Non più e non solo olio di palma come materia prima da trasformare in biocarburante nella bioraffineria Eni di Porto Marghera. Ma anche, ad esempio, olio di karité, grassi animali, il matrilox, un sottoprodotto della chimica verde e della plastica biodegradabile, e, magari, in un futuro abbastanza prossimo, anche l’olio di ricino.
Alla ricerca di materie nuove. Va infatti nella direzione della ricerca di nuove materie prime organiche da trasformare in carburanti green, che qui chiamano “cariche”, il futuro dello stabilimento veneziano, primo esempio al mondo di “rigenerazione”, cioè di trasformazione di una raffineria tradizionale in un impianto che, per ottenere energia o combustibili, lavora sulle biomasse.

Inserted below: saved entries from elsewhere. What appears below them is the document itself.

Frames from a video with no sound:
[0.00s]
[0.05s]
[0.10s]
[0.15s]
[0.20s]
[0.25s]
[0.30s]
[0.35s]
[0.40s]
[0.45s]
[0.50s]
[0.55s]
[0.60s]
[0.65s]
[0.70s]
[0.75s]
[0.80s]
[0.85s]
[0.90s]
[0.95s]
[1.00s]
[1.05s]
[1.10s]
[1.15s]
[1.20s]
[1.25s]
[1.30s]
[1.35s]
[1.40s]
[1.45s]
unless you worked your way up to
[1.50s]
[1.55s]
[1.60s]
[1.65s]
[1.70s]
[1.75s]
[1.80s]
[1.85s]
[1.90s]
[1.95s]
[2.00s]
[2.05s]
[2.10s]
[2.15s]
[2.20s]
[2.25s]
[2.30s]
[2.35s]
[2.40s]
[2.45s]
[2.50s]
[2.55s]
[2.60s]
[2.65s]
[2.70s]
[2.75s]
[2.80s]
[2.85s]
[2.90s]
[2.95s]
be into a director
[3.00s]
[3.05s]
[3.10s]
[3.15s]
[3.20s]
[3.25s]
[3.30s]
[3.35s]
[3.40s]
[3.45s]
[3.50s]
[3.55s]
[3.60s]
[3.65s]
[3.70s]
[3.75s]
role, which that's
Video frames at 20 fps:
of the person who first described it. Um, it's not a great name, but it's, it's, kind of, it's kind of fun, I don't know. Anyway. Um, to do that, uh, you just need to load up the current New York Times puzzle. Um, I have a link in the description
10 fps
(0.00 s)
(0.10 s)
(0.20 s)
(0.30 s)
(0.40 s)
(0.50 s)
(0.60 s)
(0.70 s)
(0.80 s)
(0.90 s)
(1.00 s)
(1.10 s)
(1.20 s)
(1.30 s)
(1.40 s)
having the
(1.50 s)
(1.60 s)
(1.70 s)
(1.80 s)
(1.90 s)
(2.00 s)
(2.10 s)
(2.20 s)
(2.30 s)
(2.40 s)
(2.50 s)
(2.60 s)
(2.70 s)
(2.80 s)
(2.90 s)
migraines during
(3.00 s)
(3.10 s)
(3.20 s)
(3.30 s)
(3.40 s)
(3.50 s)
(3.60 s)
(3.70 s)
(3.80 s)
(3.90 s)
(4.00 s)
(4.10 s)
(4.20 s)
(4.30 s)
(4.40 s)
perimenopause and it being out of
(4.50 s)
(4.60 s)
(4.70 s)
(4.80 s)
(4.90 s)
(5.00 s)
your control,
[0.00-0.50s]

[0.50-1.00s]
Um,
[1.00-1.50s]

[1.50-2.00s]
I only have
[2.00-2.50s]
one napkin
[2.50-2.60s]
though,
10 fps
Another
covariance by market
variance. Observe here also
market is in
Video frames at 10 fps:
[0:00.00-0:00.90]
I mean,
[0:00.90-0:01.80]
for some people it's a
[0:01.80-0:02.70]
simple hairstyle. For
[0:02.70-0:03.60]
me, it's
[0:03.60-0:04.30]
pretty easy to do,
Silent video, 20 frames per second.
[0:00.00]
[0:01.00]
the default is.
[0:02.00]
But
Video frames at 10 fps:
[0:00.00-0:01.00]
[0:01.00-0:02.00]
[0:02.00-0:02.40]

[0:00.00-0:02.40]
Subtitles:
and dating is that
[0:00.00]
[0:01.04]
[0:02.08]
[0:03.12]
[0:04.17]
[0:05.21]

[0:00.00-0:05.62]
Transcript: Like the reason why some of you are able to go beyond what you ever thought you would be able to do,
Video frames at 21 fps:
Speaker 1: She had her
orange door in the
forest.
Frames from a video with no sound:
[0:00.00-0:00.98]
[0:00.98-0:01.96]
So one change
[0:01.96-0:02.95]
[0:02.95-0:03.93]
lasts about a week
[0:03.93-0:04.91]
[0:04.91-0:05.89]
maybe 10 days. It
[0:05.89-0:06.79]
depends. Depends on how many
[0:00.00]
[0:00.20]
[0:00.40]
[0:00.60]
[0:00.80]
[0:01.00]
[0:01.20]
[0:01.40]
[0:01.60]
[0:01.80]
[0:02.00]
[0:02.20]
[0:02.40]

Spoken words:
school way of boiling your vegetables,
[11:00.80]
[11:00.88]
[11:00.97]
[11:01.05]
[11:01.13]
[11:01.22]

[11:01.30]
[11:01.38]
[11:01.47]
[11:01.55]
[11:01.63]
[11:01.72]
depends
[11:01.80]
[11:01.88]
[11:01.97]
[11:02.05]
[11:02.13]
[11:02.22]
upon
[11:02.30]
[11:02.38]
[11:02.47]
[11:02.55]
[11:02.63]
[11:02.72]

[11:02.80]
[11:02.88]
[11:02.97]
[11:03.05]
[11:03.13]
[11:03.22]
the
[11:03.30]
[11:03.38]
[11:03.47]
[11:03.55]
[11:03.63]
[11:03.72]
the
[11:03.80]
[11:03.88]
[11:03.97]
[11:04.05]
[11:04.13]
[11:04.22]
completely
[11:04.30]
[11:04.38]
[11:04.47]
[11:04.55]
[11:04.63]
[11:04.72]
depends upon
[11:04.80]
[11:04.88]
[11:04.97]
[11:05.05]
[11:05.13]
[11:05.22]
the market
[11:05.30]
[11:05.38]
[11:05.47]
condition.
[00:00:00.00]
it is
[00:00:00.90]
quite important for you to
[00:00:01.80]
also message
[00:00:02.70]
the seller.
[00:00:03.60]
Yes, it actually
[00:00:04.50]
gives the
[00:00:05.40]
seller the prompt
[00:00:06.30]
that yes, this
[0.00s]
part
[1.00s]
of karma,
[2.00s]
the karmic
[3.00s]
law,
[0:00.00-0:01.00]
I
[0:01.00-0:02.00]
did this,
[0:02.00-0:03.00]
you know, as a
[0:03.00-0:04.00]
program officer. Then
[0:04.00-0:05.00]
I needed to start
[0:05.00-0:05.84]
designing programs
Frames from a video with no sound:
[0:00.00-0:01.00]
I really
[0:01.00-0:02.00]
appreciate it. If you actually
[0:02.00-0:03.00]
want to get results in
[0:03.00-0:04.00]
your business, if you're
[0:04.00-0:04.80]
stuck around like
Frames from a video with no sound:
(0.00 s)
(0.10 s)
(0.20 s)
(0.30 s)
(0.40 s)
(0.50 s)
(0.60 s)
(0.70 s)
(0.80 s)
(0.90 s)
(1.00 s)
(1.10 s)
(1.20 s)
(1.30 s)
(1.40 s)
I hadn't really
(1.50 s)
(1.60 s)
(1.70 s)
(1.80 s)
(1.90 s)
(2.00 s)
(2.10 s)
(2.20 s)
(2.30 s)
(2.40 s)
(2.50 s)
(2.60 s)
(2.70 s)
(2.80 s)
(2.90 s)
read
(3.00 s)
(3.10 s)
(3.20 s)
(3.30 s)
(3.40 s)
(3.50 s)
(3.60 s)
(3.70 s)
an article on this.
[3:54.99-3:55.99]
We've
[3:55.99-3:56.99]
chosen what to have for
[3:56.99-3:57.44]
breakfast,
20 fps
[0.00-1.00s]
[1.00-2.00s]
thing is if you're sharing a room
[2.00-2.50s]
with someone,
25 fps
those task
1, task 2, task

«L’olio di palma – spiega il direttore dello stabilimento veneziano Antonio De Roma – è servito per dare le specifiche di progetto alle apparecchiature. Ma fin dal 2014 abbiamo cominciato a lavorare anche cariche alternative: nel 2015 erano il 5-6%, oggi siamo in grado di lavorarne dal 25 al 30%. La difficoltà vera è quella di reperirle».
Intanto, però, anche sul fronte dell’olio di palma sono in arrivo novità: se finora, infatti, il prodotto arrivava a Marghera già raffinato nei paesi d’origine, ormai è quasi pronto l’impianto che permetterà di trattarlo in casa, «con vantaggi concreti – aggiunge – perché il trasferimento della materia nelle navi, il trasporto e il trasferimento nei nostri serbatoi rendevano in qualche modo l’olio di palma meno raffinato di quello che oggi noi siamo in grado di fare qui». Su questo fronte la piena operatività dovrebbe scattare a brevissimo, già tra agosto e settembre di quest’anno.
Grassi animali nel motore. Al di là dell’olio di palma, però, la frontiera più vicina come risorsa per i carburanti green è costituita dai grassi animali. «Stiamo testando – dice il direttore – una sezione dell’impianto che può trattarne fino al 10% rispetto alla carica totale. Facendo un calcolo: tra il 20-30% di oli esausti, il 10 da grassi animali e una percentuale di olio di palma già sostituita dall’olio di karité, quasi metà della produzione sarà diversificata con cariche non convenzionali, non in competizione con la filiera alimentare, sostenibili. Rifiuti in sostanza».
I grassi animali che la normativa consente di trattare sono quelli che avrebbero come alternativa l’incenerimento: le carcasse di animali morti per malattia che non possono essere destinati né all’alimentazione umana né a quella animale perché potrebbero essere vettori di infezioni batteriche. Già pronto l’impianto, per ora in funzione con l’olio di frittura: appena arriverà la certificazione veterinaria necessaria, la bioraffineria veneziana porterà a regime anche questa trasformazione.
«Sempre più – sottolinea De Roma – ci stiamo orientando verso le cariche di seconda e terza generazione perché quelle di prima generazione, gli oli vegetali da colture, sono sempre meno indicati dalle norme, che vanno invece nella direzione del riutilizzo, del riuso».
La capacità produttiva. Se per ora in media sono 250mila le tonnellate all’anno di biocarburante prodotto, quando si potrà lavorare con tutte le cariche la capacità produttiva arriverà a 360mila tonnellate all’anno. «Tra il 2021 e il 2022, però, – aggiunge il direttore – a processo di rigenerazione ultimato, se avremo a disposizione più idrogeno, fondamentale nella tecnologia Ecofining e che in futuro sarà prodotto in un impianto apposito, potremmo arrivare fino a 600mila tonnellate l’anno». Ad oggi l’investimento su Porto Marghera è pari a 130 milioni di euro, a cui se ne aggiungeranno altri 50-60 per arrivare alla massima capacità produttiva.
Lo sguardo al futuro. Sul fronte della ricerca di cariche alternative, «stiamo sperimentando – dice il direttore – in Tunisia la coltivazione dell’olio di ricino in terre semi desertiche, una pianta che si accontenta di poca acqua, anche non potabile. Vedremo se avrà la resa utile per avere quantitativi significativi da trattare qui».
Senza sosta, la ricerca: si stanno, ad esempio, sviluppando progetti di cattura di anidride carbonica attraverso le alghe, da cui ricavare poi olio, o di produzione di biofuel dal metabolismo di alcuni batteri sui rifiuti organici. «Siamo aperti – conclude Antonio De Roma – a qualsiasi strada alternativa alle materie prime convenzionali. Siamo già proiettati al decennio 2020-2030».
Se già oggi olio di palma, i resti del fritto serale e le carcasse di polli e maiali girano in alcuni dei motori, chissà quali altre sorprese riserverà il futuro.